Cylance is a new vendor in the end point protection space. They caught my attention with a completely new way to discover malware on Windows devices. In addition to launching their CylancePROTECT product this week they just announced a $20 million funding round from BlackstoneKhosla VenturesFairhaven Capital and private investors.

There are now four ways to identify malware. The first of course was signatures which is getting harder and harder to do as the number of new pieces of malware is over 300K each day according to Kaspersky Labs.

Another approach is behavior-based heuristics. Look for activity that is known to be malicious and block it.

And then there is white listing, which became viable when the cost of researching and fingerprinting known good applications became less than the cost of analyzing known bad software. Lumension (who also acquired CoreTrace) and Bit9 are the best-known white listing apps although many of the AV vendors now do this too.

And now Cylance is introducing a fourth method based on math, or as they call it, algorithmic science. Instead of doing a look-up in a DAT file for a signature, Cylance scans every file on a disk and in memory, runs some math magic on it delivers a good or bad result. They claim a 99.7% success rate, which is great considering the low overhead the scan needs. Banking clients reportedly can even push a small agent to customers as they login to check their machines in seconds.

That math magic is based on machine learning. By feeding their analysis engine over a million data points for each of millions of malware samples they end up with terabytes of data that requires petaflops of compute cycles to process. At the end of all that you have a machines that can tell the difference between good and bad files.
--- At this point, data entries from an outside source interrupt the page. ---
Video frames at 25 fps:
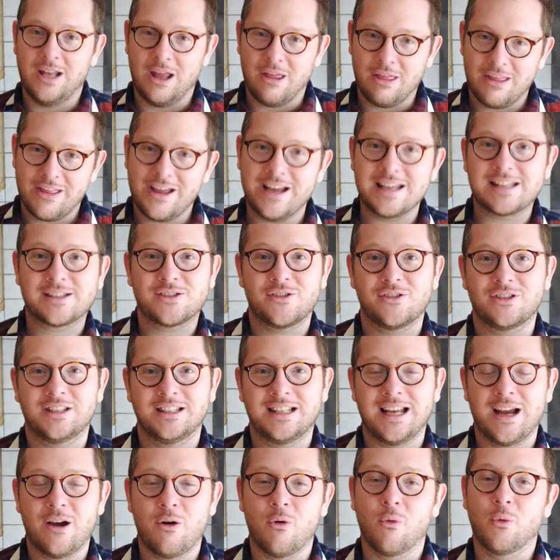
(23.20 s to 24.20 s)
Now that is
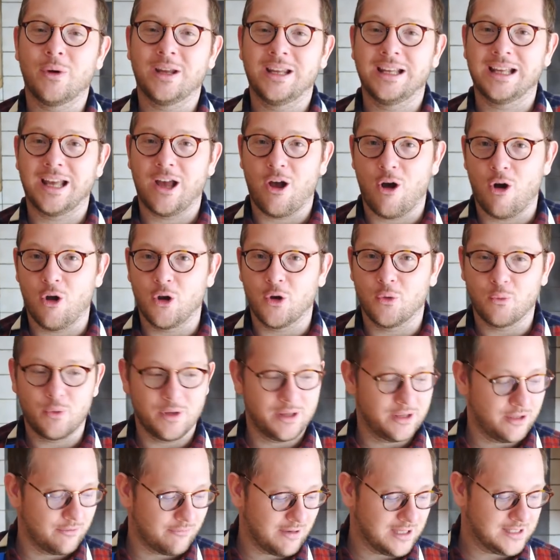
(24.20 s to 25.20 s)
sorted out, we can get on
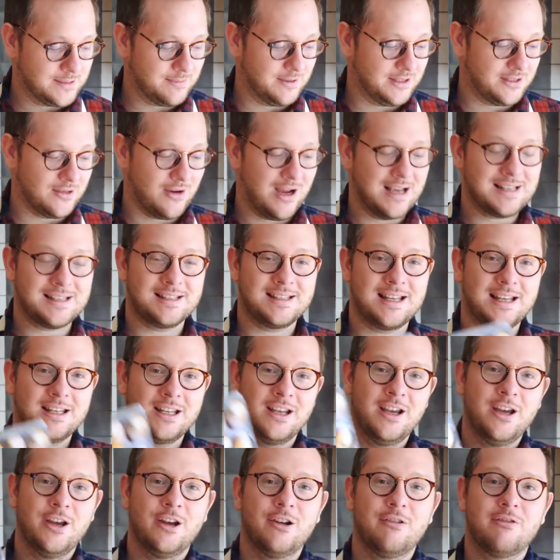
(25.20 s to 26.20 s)
with the recipe. So as I
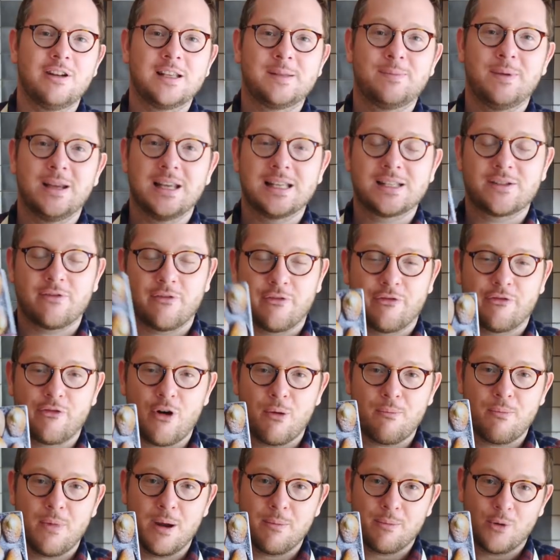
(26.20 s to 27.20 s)
said, recipe is
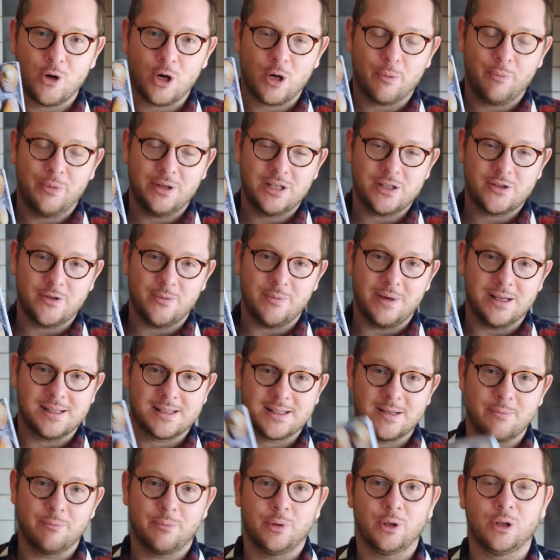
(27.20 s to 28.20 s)
from my book, Patisserie Made
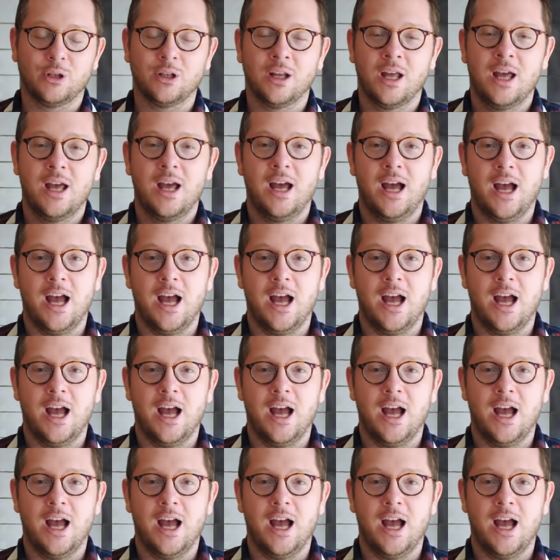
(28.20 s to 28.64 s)
Simple.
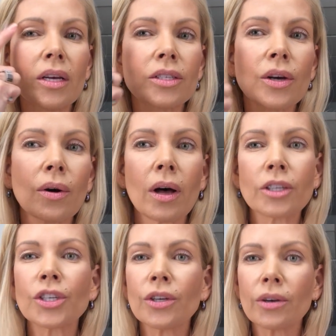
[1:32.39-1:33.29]
So I'll
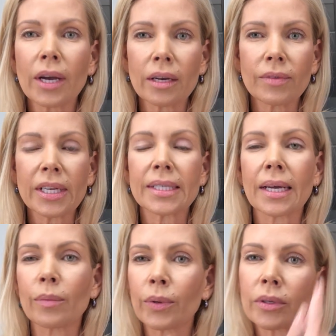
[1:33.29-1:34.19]
show you kind of an
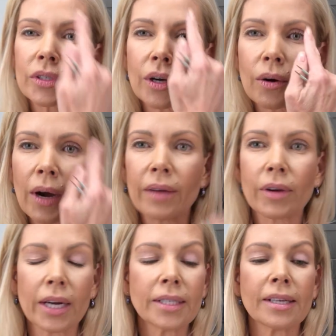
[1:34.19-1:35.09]
example. So I've
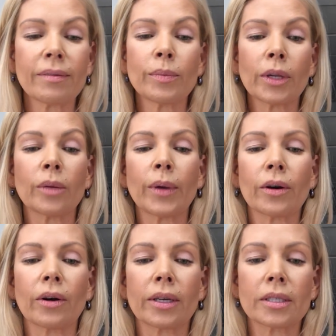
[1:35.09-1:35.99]
got a
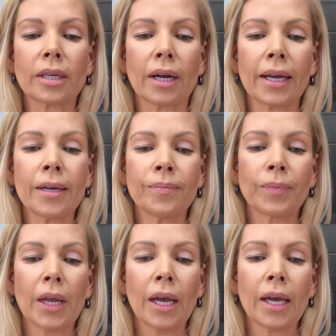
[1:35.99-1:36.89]
7mm on tonight,
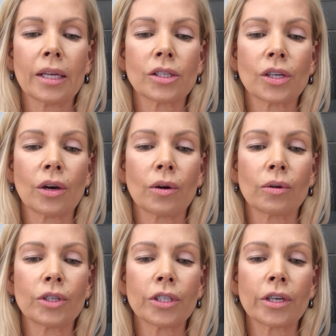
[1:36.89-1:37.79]
and so
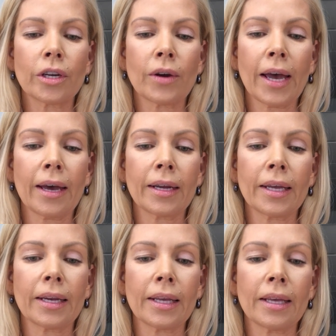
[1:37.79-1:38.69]
just gonna go ahead
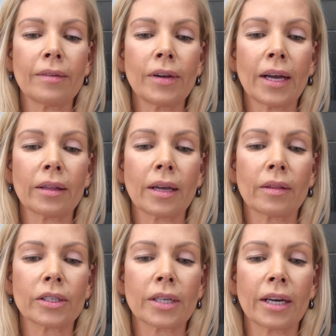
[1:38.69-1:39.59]
and even out the
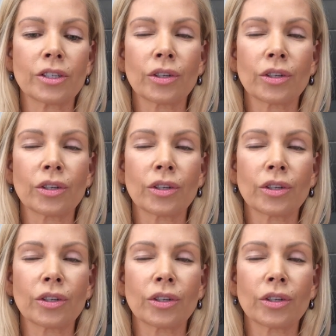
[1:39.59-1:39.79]
other side.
Stuart McClure, Cylance’s founder and CEO, told securitycurrent that they ran 50 million malware samples through their analysis engine and derived over 100 thousand factors to look for with their algorithms.

CylancePROTECT is built for the enterprise and integrates with existing management platforms for distribution.

Now comes the uphill battle to get enterprises to look at a technology that challenges the entrenched AV products they have lived with for almost 20 years.